The quickest way for this legacy to be undone is for China’s manufacturers to experience the strong power of market discipline. One Chinese brand affected by the current scandal is Bright Foods. Ge Junjie, a vice president of Bright Foods (Group) Co. Ltd., said: “It’s a tragedy for the Chinese food industry and a big lesson for us as it ruined the time-honored brand.” Yes, Mr. Junjie, that is what should happen when you behave in a criminal manner.

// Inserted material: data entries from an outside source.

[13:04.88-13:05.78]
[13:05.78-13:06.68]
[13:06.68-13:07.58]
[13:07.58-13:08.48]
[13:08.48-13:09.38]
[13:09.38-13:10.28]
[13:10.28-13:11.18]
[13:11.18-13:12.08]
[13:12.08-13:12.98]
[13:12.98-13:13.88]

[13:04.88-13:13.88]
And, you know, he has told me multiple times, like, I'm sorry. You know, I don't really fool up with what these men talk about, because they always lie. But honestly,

You can help spread the discipline of the free-market by knowing what you eat and by not relying on the U.S. government for assurances of food safety. My 2007 experiments with calling food manufactures do not exactly inspire confidence. For instance, Post brand “Cranberry Almond Crunch” cereal contains glycerin. Diethylene glycol which is a poison found in an anti-freeze has been substituted for glycerin in Chinese manufactured toothpaste. Last year, when we called Post, they could not tell us the country of origin for the glycerin they use.
Know what you eat! As you do, you will discipline not only Chinese producers but U.S. food manufacturers as well.